-------- Source records --------

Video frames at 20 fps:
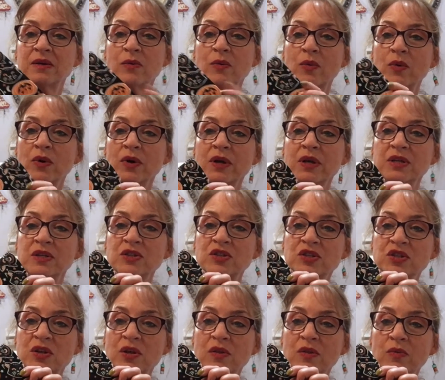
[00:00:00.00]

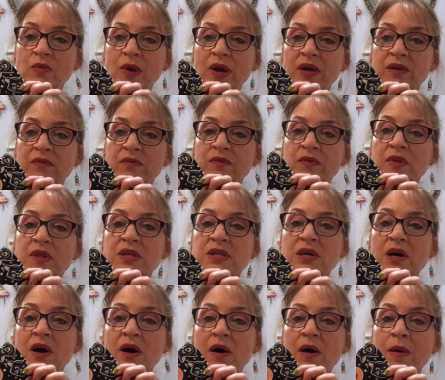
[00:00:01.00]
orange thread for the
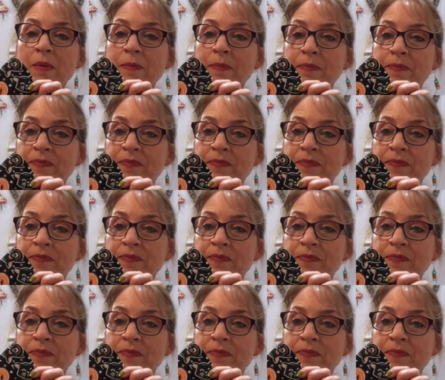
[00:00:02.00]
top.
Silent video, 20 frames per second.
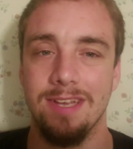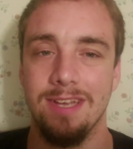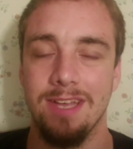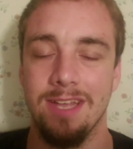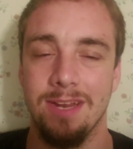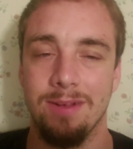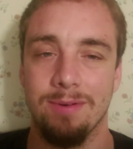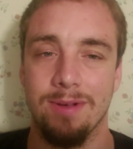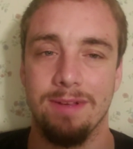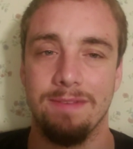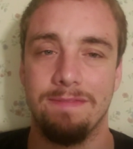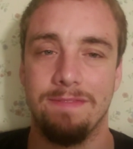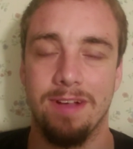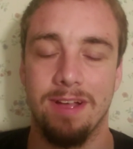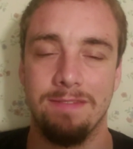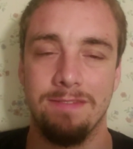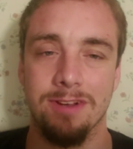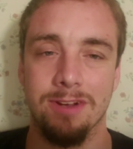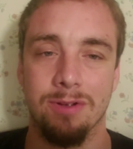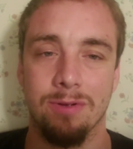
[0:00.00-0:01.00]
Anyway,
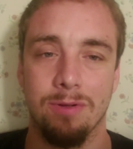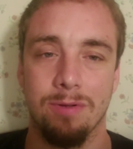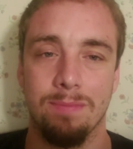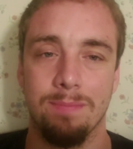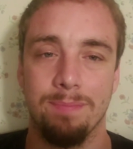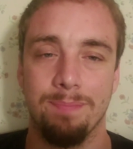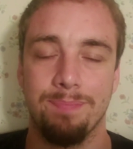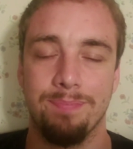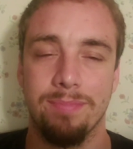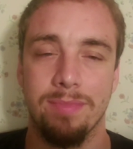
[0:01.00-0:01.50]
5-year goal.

--------

■ Exercise goal: Exact copies of the entries above are needed, with every picture removed.

■ Response:
Video frames at 20 fps:
[00:00:00.00]

[00:00:01.00]
orange thread for the
[00:00:02.00]
top.
Silent video, 20 frames per second.
[0:00.00-0:01.00]
Anyway,
[0:01.00-0:01.50]
5-year goal.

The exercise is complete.